Evaluating the Baseline Capability of Large Language Models (LLMs) in Interpreting Imaging for Neurosurgical Applications

Presenting Author(s)

David M. Doyle, B.S.

Medical Student
Central Michigan University

Introduction: Large language models (LLMs) like ChatGPT, released in 2023, have shown promise across medical applications, including board exam preparation, educational content creation, simulated clinical interactions, and decision support. While their utility in medical contexts is increasingly recognized, their potential in interpreting medical imaging remains underexplored. LLMs do not directly analyze images but apply pattern recognition and learned associations from extensive textual training to describe images, including CT and MRI scans. This study evaluates the baseline capability of LLMs in interpreting neurological imaging within neurosurgical contexts, with implications for educational applications and assessment of AI-driven accuracy in clinical workflows.

Methods: A curated database of 28 central nervous system pathology images with “diagnosis certain” status from Radiopaedia was created. Each image was uploaded to ChatGPT 4.0 and Claude 3.0, accompanied by standardized prompts. To evaluate response consistency, each model processed each image three times. The study used two questioning formats: individual question prompts and a sequential, conversational approach. ChatGPT’s memory was disabled to ensure independent responses for each prompt.
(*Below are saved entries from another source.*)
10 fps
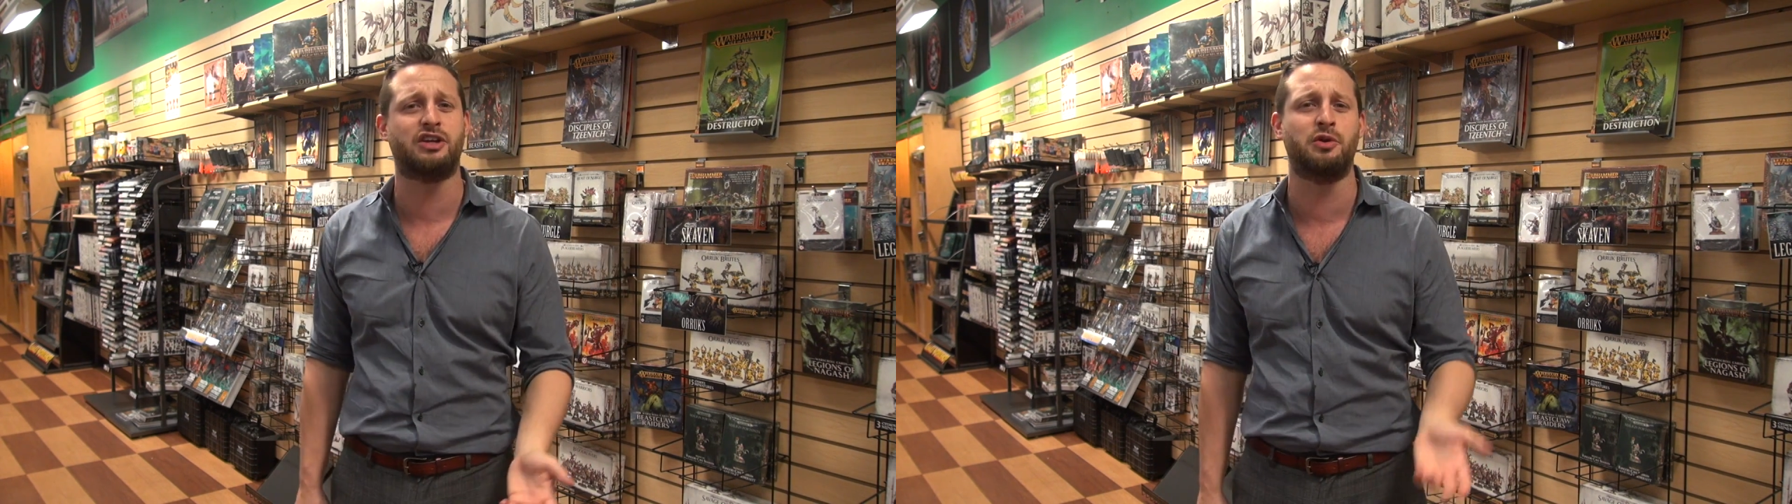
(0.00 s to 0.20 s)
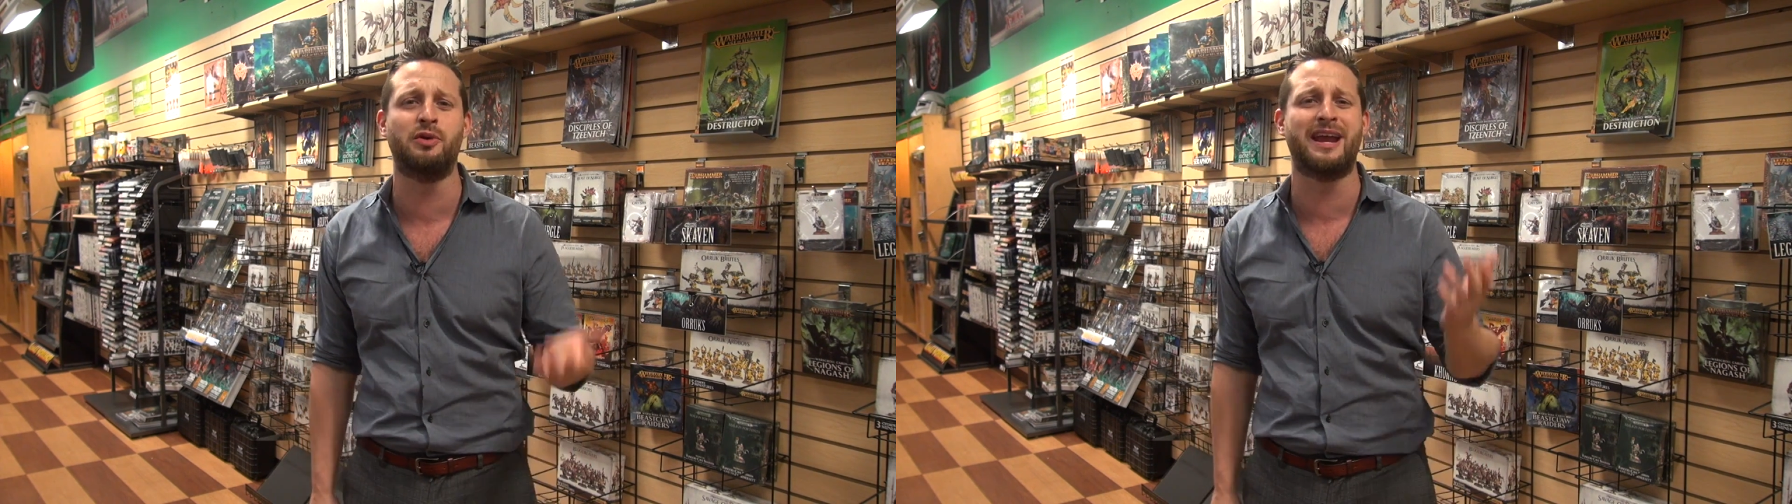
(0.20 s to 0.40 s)

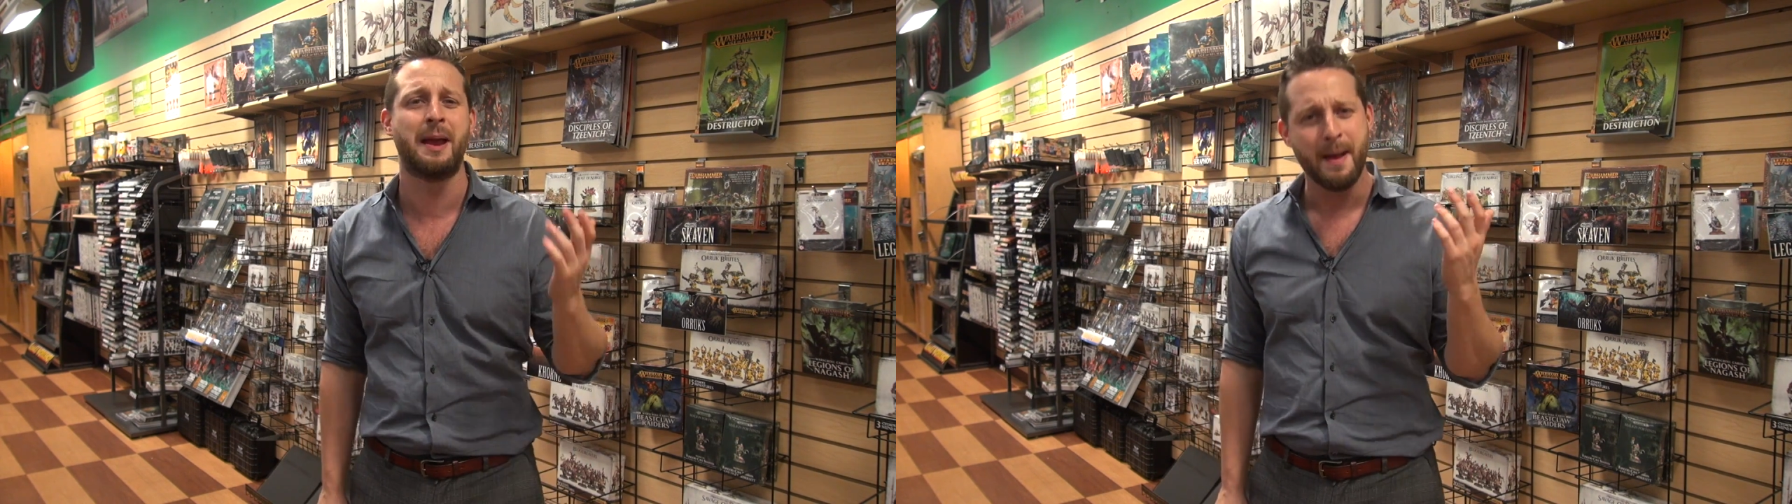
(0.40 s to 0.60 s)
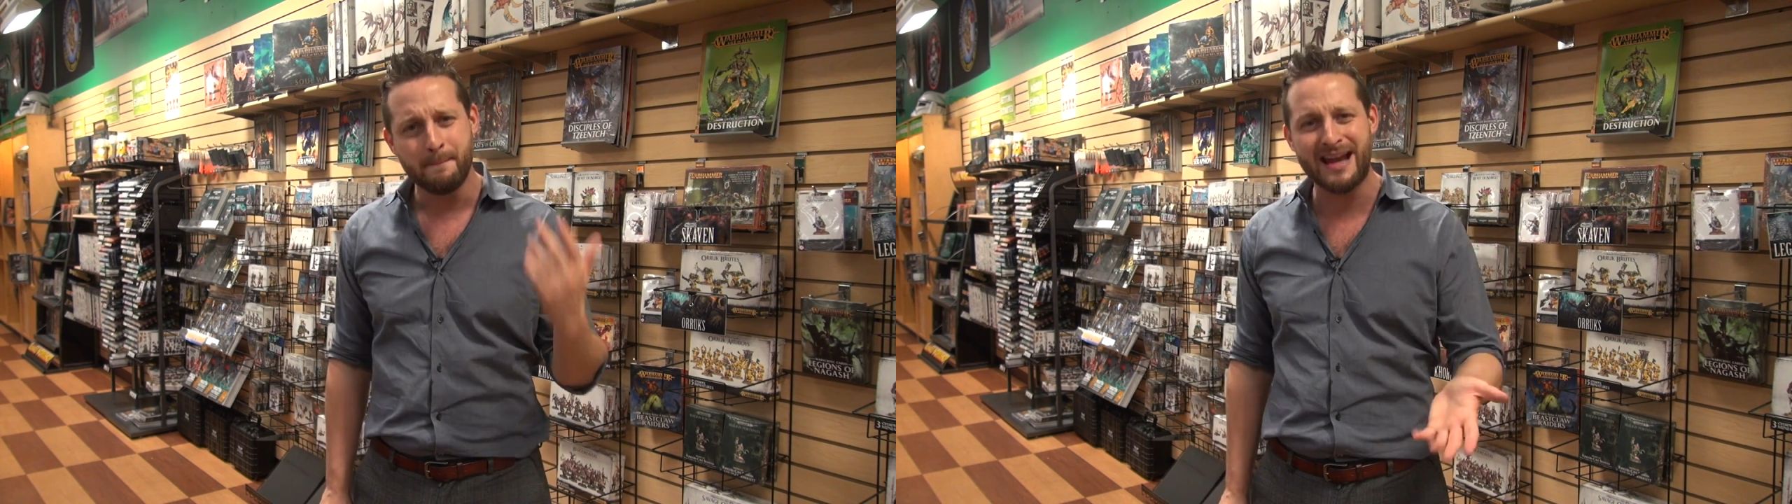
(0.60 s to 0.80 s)
including
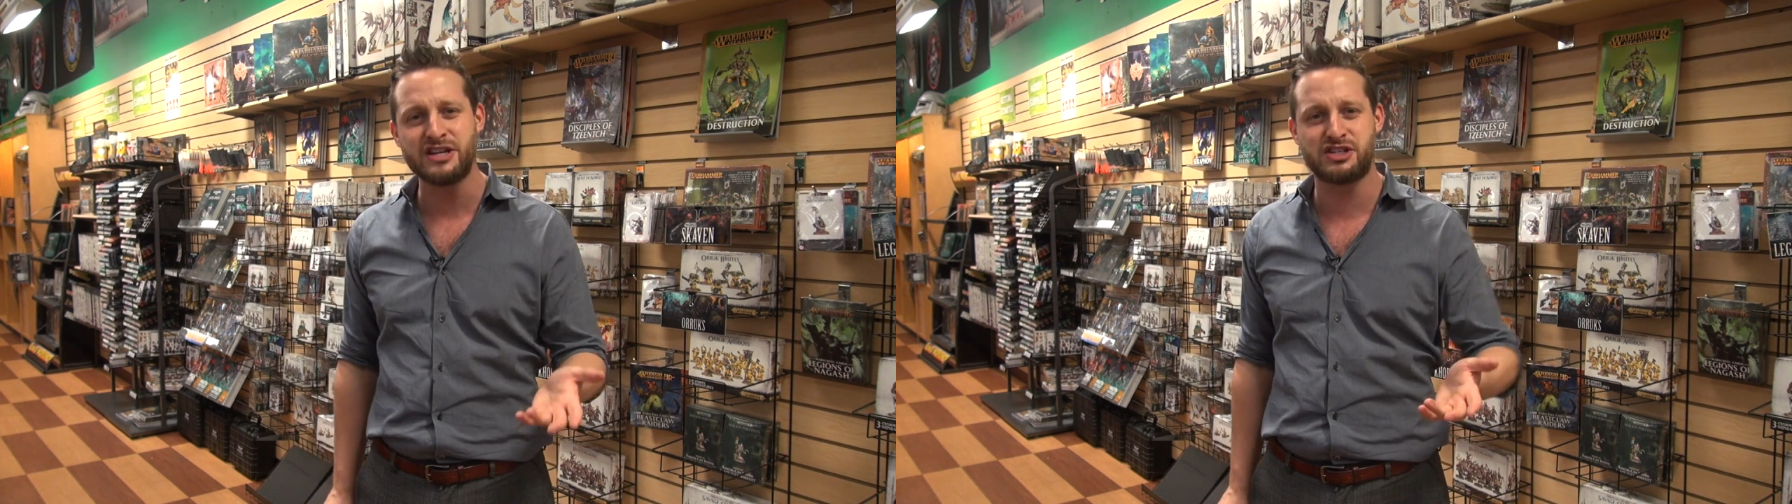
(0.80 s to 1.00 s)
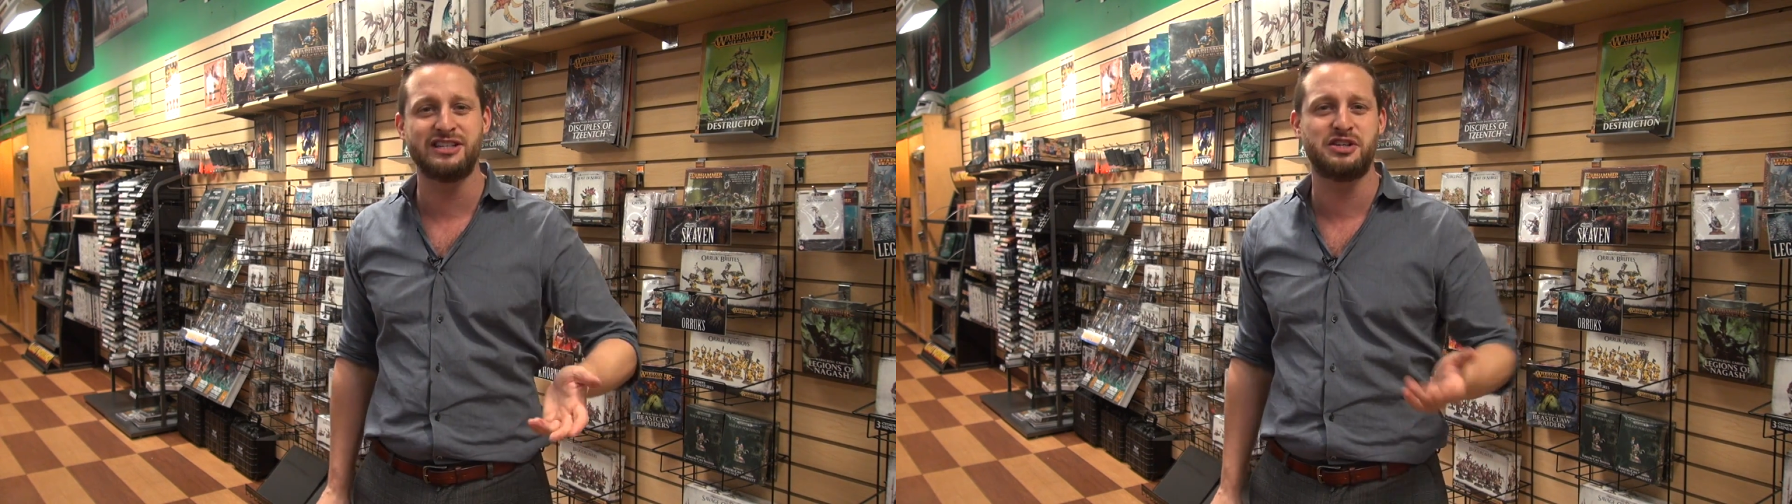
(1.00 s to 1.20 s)

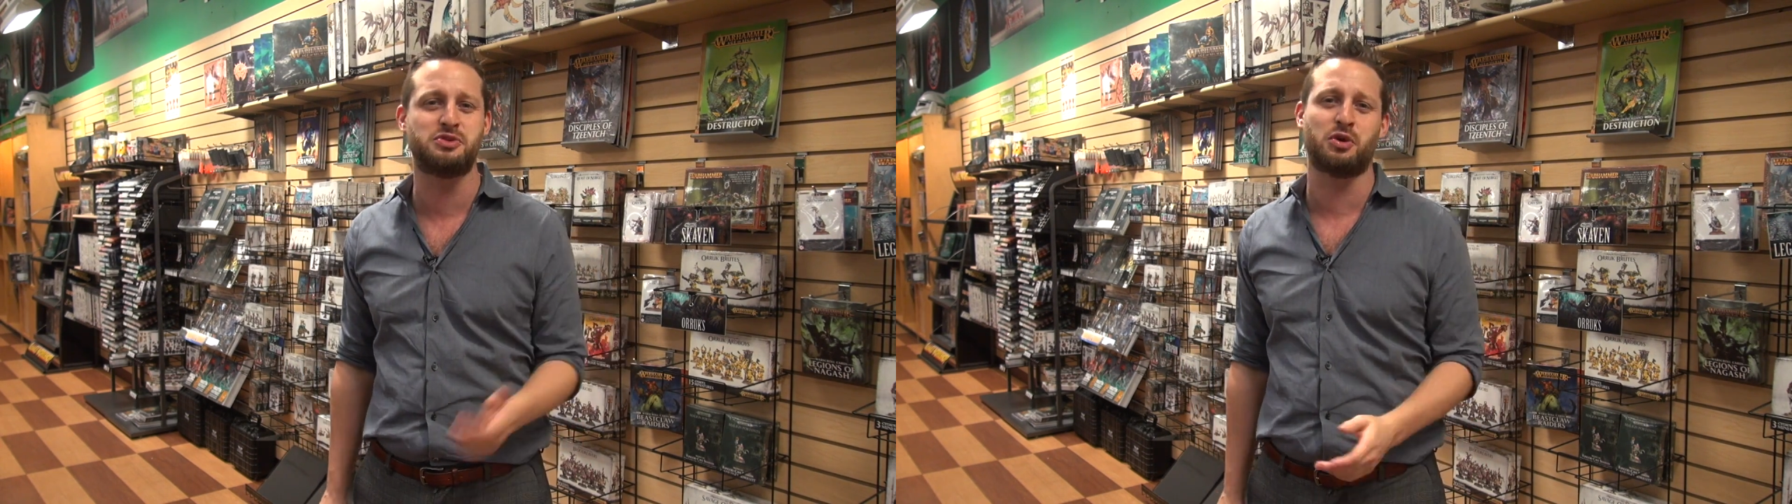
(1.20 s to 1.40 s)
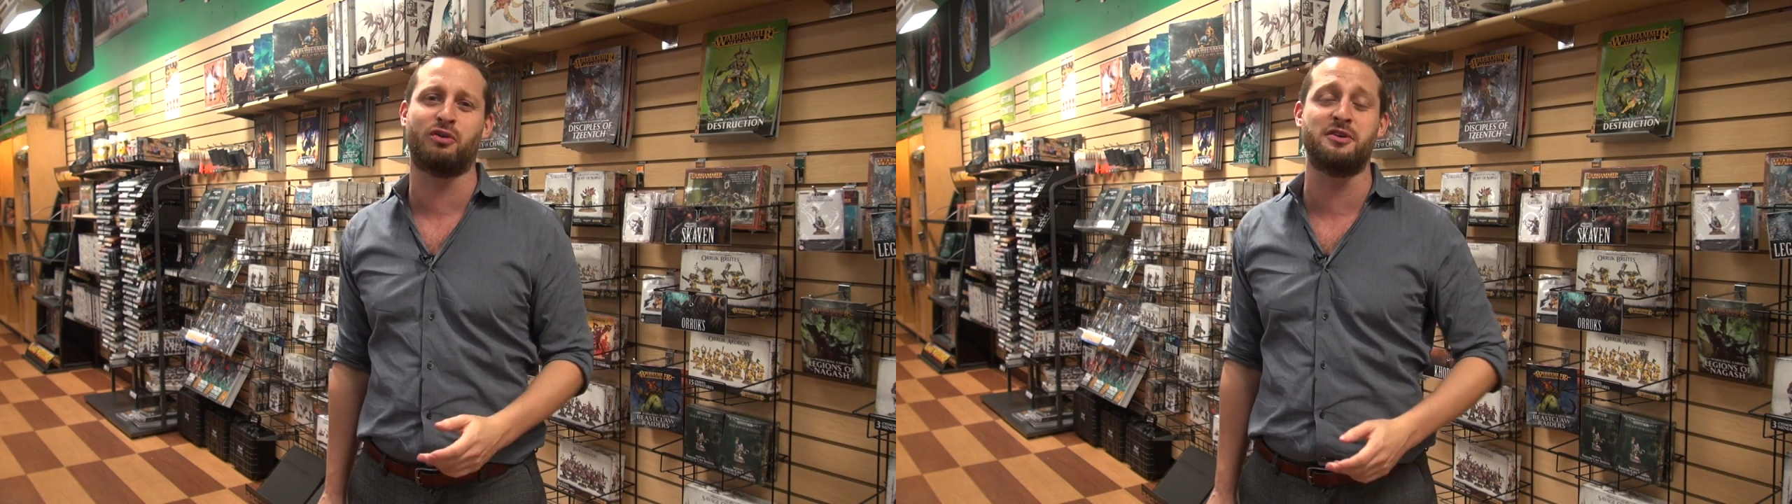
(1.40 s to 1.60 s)
painting
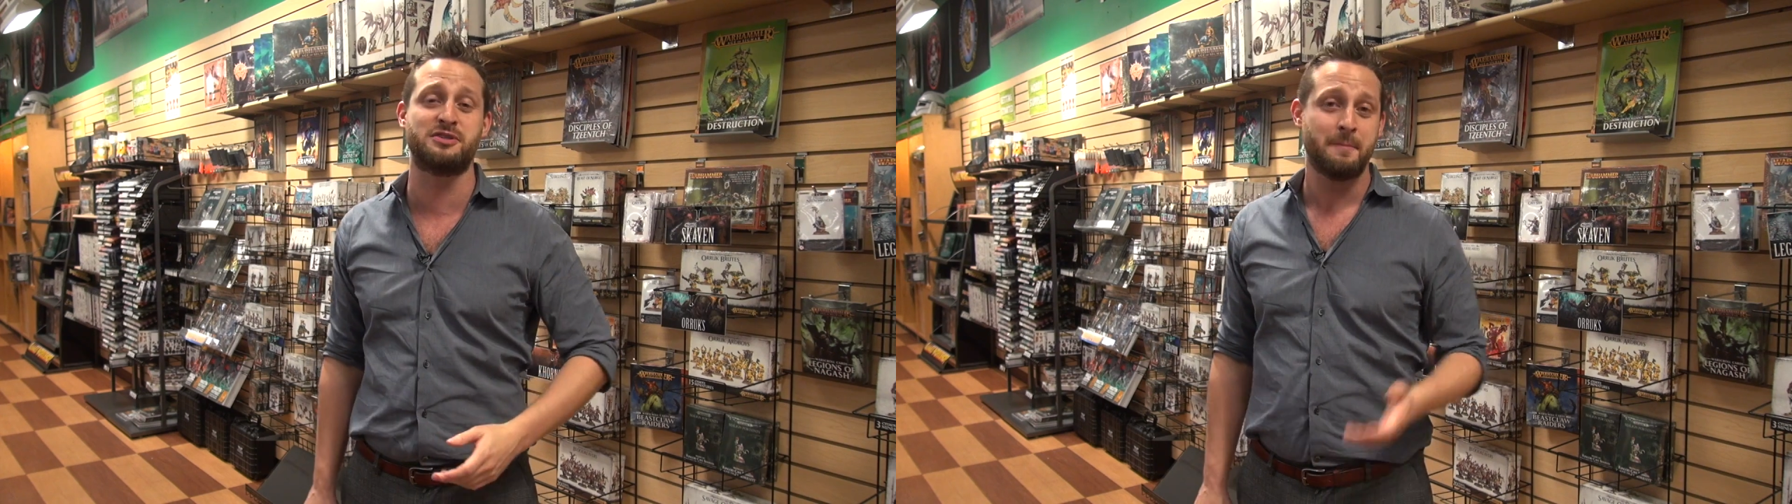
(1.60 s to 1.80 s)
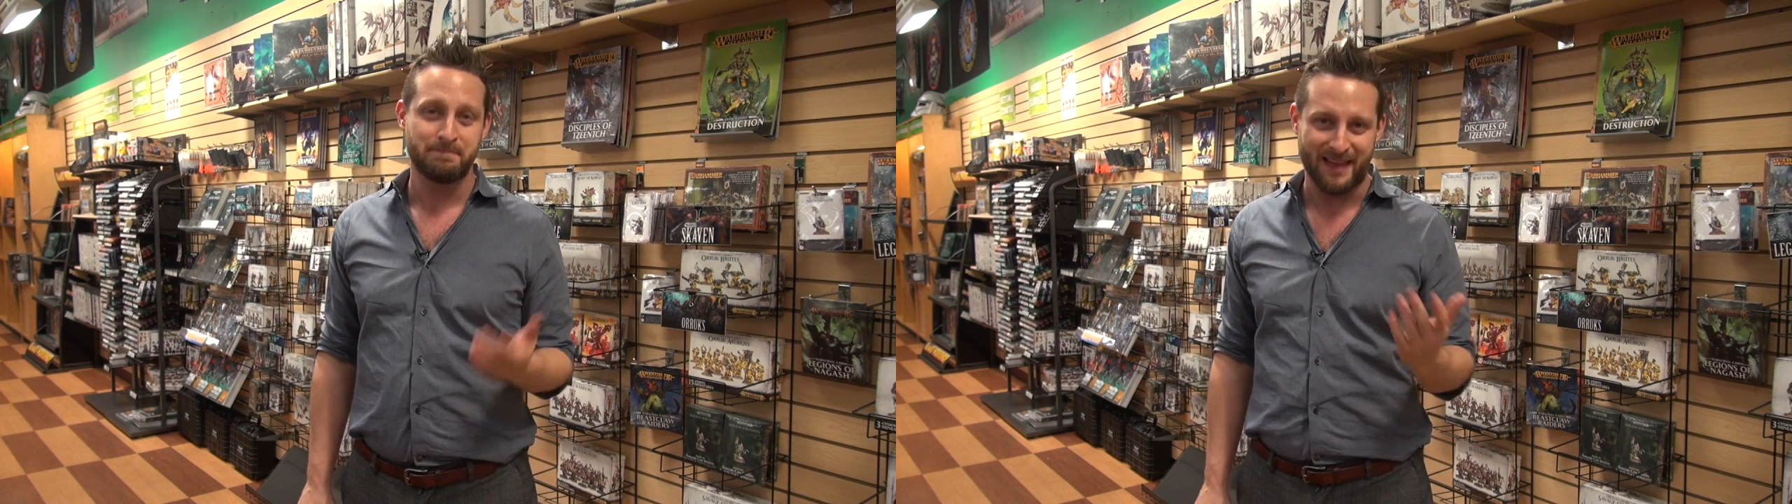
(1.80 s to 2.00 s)
tutorials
Results: ChatGPT 4.0 and Claude 3.0 demonstrated moderate accuracy in identifying common neurological pathologies, though complex cases posed challenges. Performance in the conversational format was notably improved, as each model could refine interpretations based on previous responses. However, both LLMs exhibited limitations in specificity and clinical contextualization, underscoring areas for improvement. Overall, LLMs showed a foundational ability to recognize anatomical features and interpret pathology-related information.

Conclusion : This study underscores the potential of LLMs as educational tools in neurosurgical imaging interpretation, contributing to a baseline for future research on AI integration into medical practice. While limited by indirect image analysis, LLMs provide a cost-effective, accessible option for medical training and could ultimately support clinical workflows, particularly in resource-constrained settings. These findings highlight the need for ongoing improvements in AI accuracy and contextual understanding, laying groundwork for future multimodal AI applications that may serve as adjuncts to human expertise.